More Excerpts from my Writing: Trees and Order

 A few miles past the arboretum, close to the Devil’s tombstone and behind a church stands an old rugged cross carved out of a dead tree. Is the tree – this living beautiful thing that God has created – a metaphor for the cross? It is hard for me not to see God’s work in a tree once one has experienced an intimate sense of its intricate design. One notes the roots that draw the nutrients from the ground through the strong yet living trunk pushing up toward the sun in defiance of gravity. The roots actively seek water, and pump the water against gravity up this column of cells in little highly specialized veins to feed the leaves. Not only do these leaves need water, but they also need protein created from the nitrogen that arrives by nitrogen fixing bacteria living in the soil of their roots.

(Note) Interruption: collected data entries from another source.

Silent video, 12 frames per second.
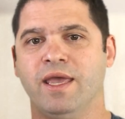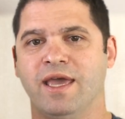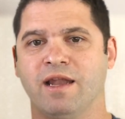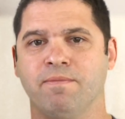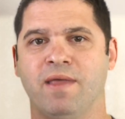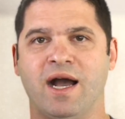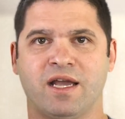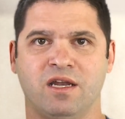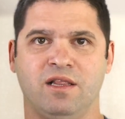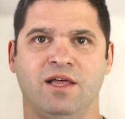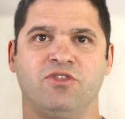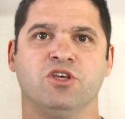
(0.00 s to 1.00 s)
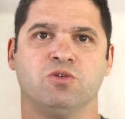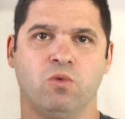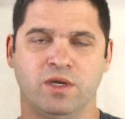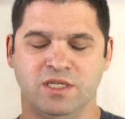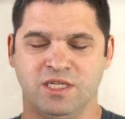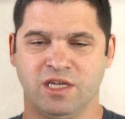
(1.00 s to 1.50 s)
and I'm not going to let this
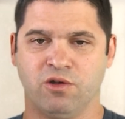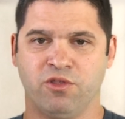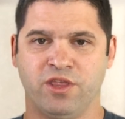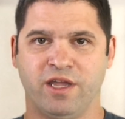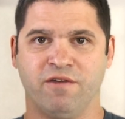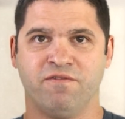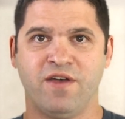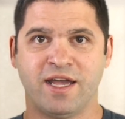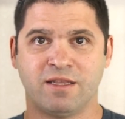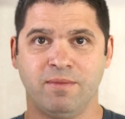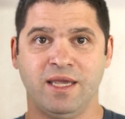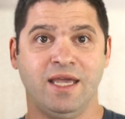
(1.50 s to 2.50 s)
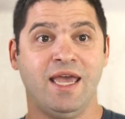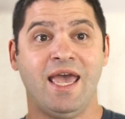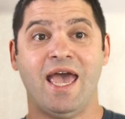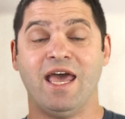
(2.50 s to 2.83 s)
one single thing affect me.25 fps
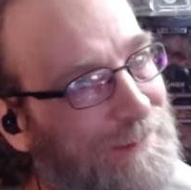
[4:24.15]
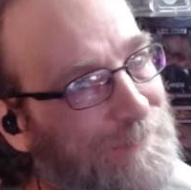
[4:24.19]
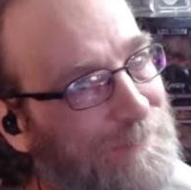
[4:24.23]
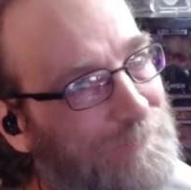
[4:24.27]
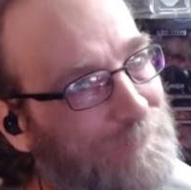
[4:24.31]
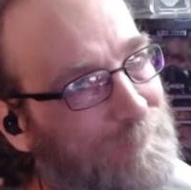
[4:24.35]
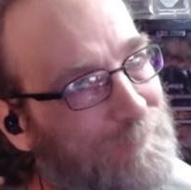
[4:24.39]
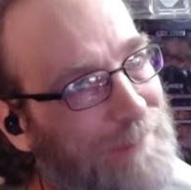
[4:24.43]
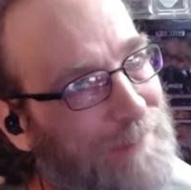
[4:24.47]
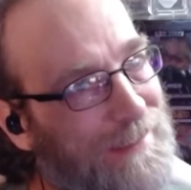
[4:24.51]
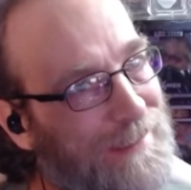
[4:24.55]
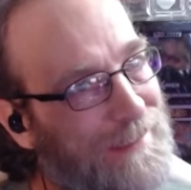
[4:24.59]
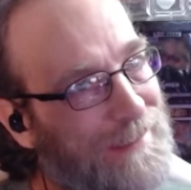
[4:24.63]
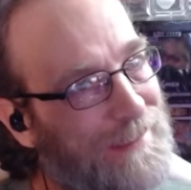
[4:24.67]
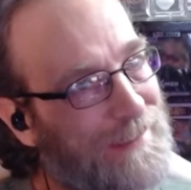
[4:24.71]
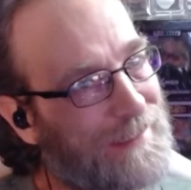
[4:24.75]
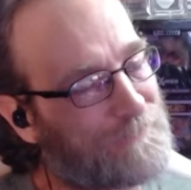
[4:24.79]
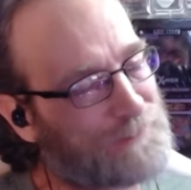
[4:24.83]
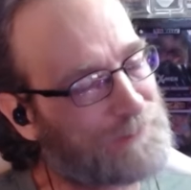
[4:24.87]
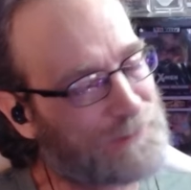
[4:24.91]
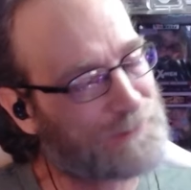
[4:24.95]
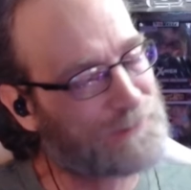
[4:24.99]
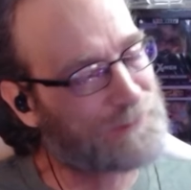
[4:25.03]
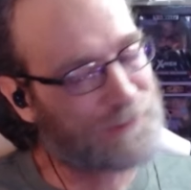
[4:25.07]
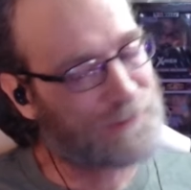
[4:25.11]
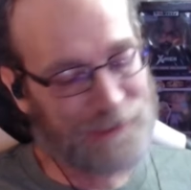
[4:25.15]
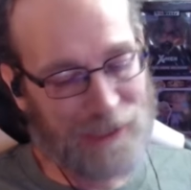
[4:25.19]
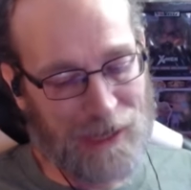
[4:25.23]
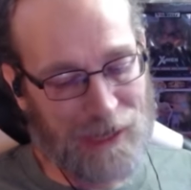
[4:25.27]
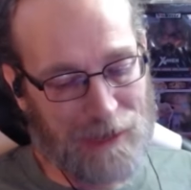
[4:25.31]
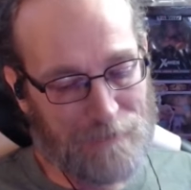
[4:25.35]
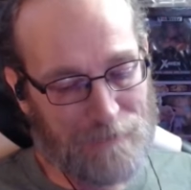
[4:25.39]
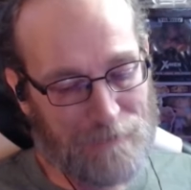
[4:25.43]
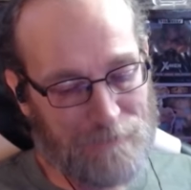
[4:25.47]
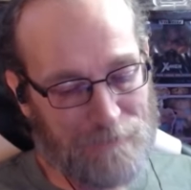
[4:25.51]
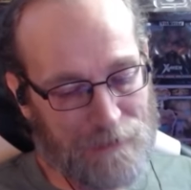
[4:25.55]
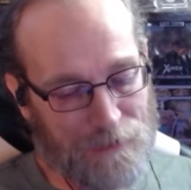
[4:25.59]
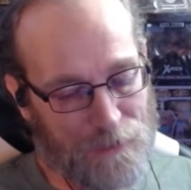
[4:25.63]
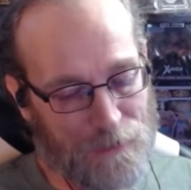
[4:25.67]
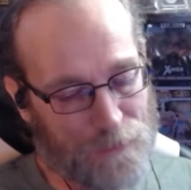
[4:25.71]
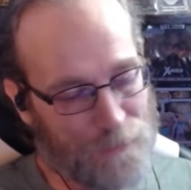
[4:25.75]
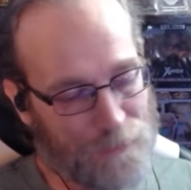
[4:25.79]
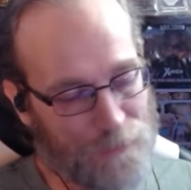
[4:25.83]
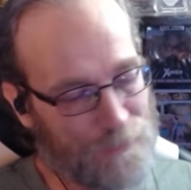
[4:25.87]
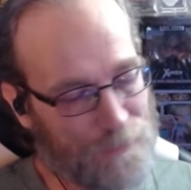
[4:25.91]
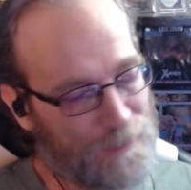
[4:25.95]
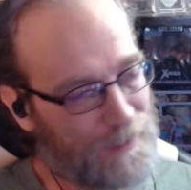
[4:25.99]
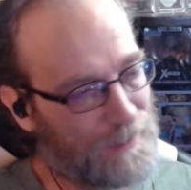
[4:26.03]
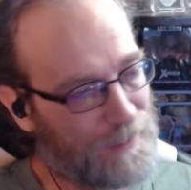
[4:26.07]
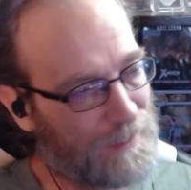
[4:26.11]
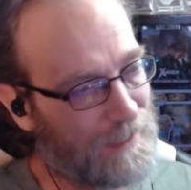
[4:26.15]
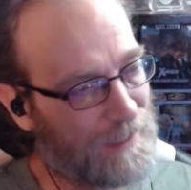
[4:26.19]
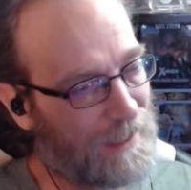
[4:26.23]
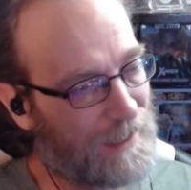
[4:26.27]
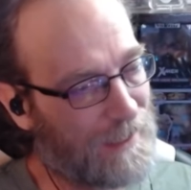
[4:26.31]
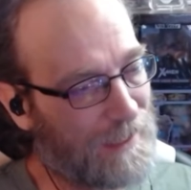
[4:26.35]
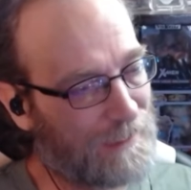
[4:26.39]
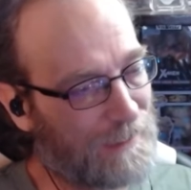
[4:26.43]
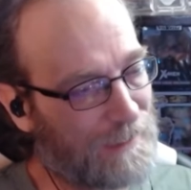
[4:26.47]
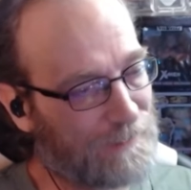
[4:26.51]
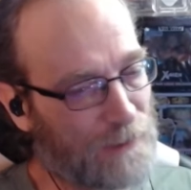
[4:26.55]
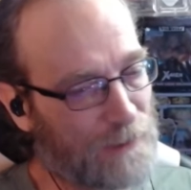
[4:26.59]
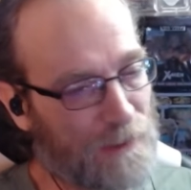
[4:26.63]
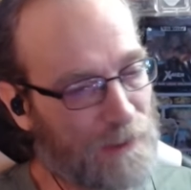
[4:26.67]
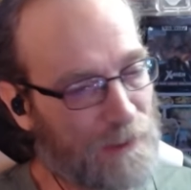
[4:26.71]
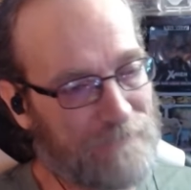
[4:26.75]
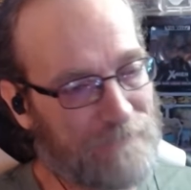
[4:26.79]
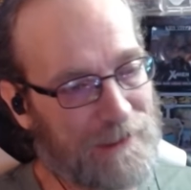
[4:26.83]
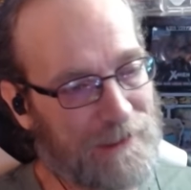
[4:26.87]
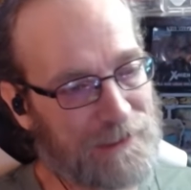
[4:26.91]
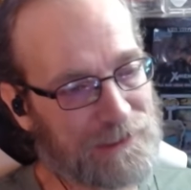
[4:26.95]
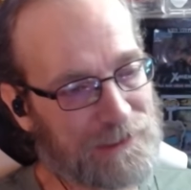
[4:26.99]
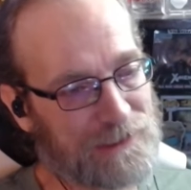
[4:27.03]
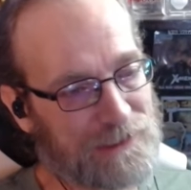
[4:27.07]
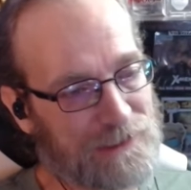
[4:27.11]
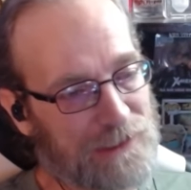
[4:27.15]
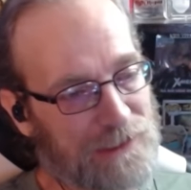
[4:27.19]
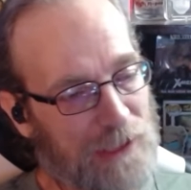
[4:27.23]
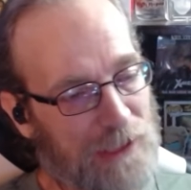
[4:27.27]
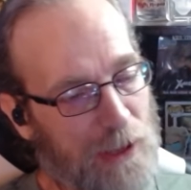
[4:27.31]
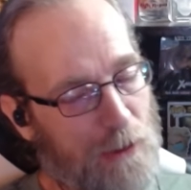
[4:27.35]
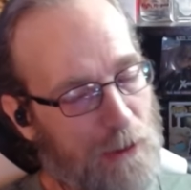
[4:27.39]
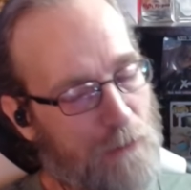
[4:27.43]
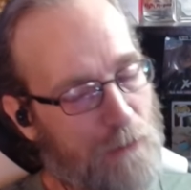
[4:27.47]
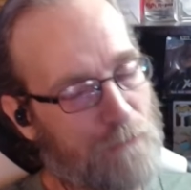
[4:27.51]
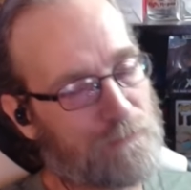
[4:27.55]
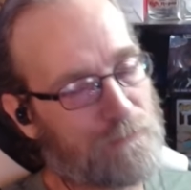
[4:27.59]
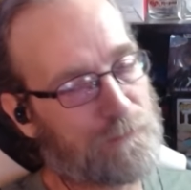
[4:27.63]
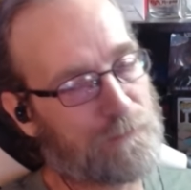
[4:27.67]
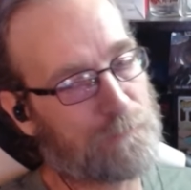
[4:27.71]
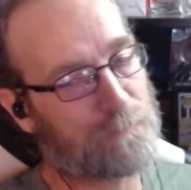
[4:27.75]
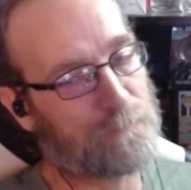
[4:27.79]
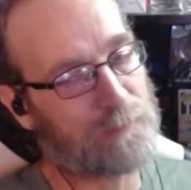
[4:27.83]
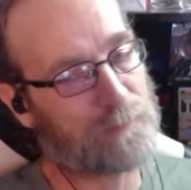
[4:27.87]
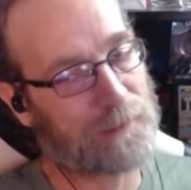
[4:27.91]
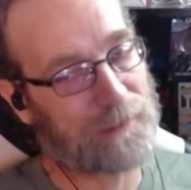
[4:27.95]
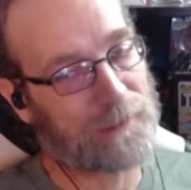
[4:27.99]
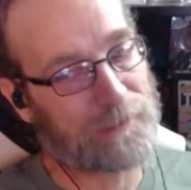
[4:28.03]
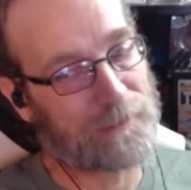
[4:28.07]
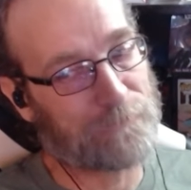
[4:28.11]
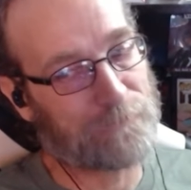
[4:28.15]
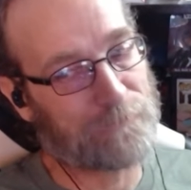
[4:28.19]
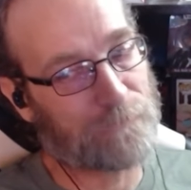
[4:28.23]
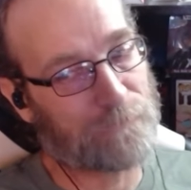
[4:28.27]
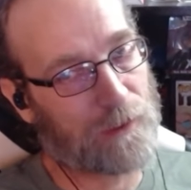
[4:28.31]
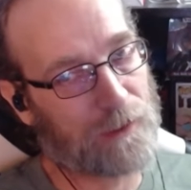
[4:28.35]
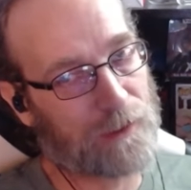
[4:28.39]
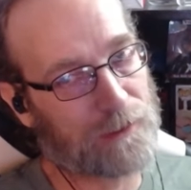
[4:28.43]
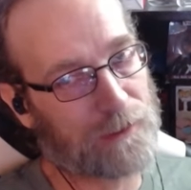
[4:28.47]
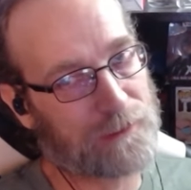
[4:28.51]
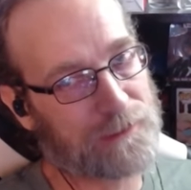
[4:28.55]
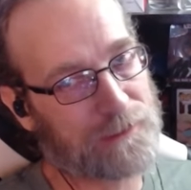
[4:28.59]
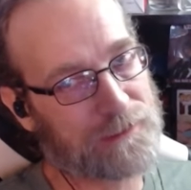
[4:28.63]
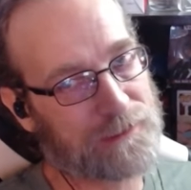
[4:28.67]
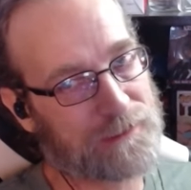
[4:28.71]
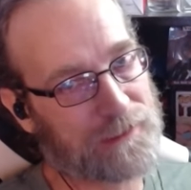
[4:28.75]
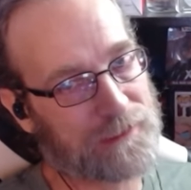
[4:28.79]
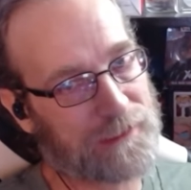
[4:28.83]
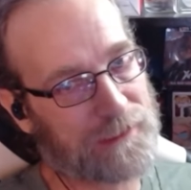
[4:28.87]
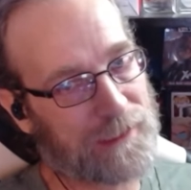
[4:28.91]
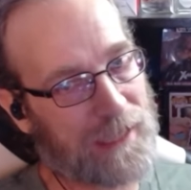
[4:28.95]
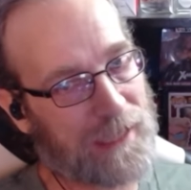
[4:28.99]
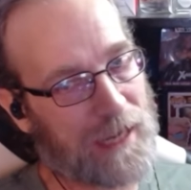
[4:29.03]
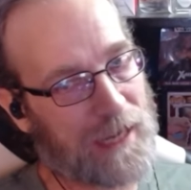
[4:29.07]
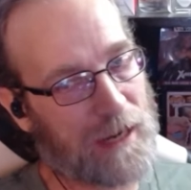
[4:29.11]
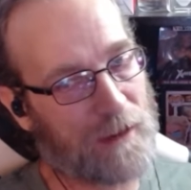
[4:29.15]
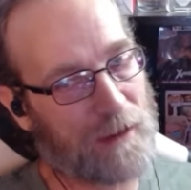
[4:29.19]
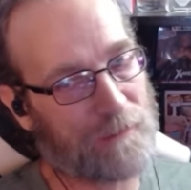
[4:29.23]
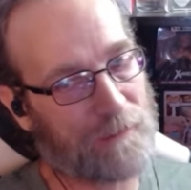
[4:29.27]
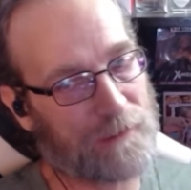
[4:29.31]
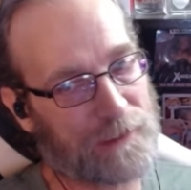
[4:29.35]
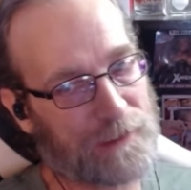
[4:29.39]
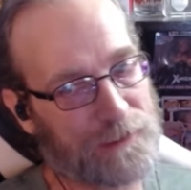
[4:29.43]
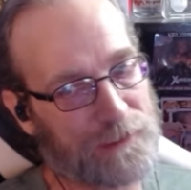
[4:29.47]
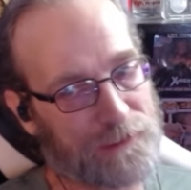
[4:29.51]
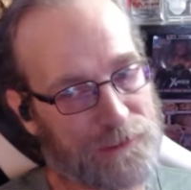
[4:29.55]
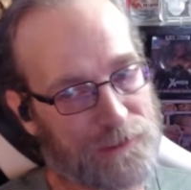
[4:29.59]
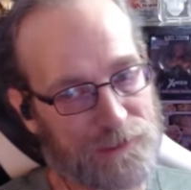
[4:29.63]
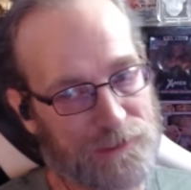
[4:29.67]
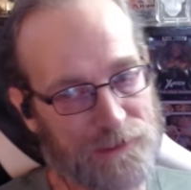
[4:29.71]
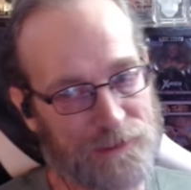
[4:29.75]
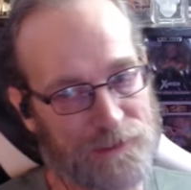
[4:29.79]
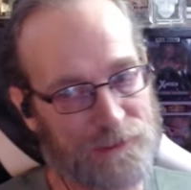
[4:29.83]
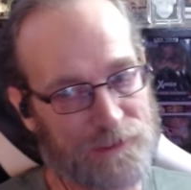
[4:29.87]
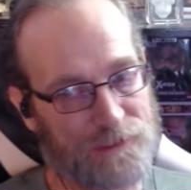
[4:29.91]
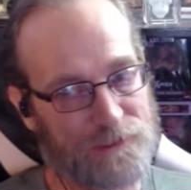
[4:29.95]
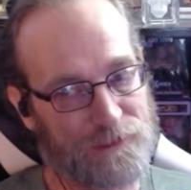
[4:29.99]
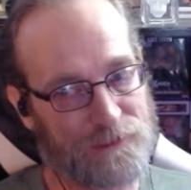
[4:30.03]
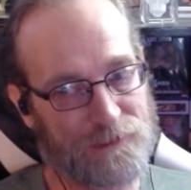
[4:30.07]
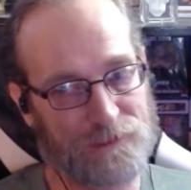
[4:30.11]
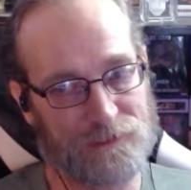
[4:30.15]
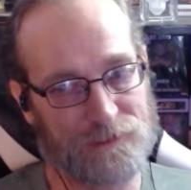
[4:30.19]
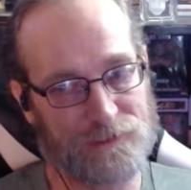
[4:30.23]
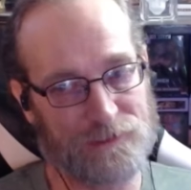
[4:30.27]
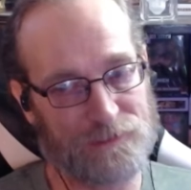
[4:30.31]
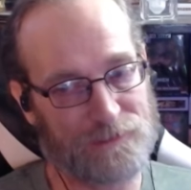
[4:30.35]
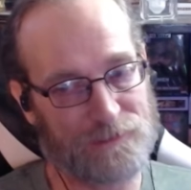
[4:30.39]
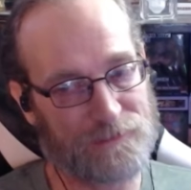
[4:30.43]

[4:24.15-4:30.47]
Man, that was a good combo. I love how slow the beat was and how they just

Protein is in turn required for the fixation of carbon dioxide from the air using energy derived from light from the sun. The carbon harvested on the leaves through photosynthesis allows the tree to grow, pollinate, and ultimately produce fruit if it is fruit-bearing. Pollination to produce fruit occurs when the highly specialized stamen of the tree transfer their pollen to the highly specialized pistil through the wind, rain, moths, butterflies, birds, or honeybeesi. The fruit, if a nut, may be harvested by a squirrel, and hidden in the ground some distance from the tree, where if forgotten in a location with enough sunlight, water, and nutrients in the soil, will proceed to grow into another tree the next spring. It seems improbable statistically, although not impossible, that the multiple simultaneous highly dependent relationships intrinsic to the tree’s survival in such a system would not involve a design larger than the tree. This design must not only envision the survival of the tree, but also provide for it. The tree is not God, but it is part of a universe that strives desperately to both harness energy in its individual elements, and to hold everything together. Of course, without the tree, animals could not breathe. One hectare of a rainforest (2.47 acres) may contain over 750 types of trees and 1500 species of higher plants. There are estimates that we are losing 137 plant, animal and insect species every single day due to rainforest deforestationii.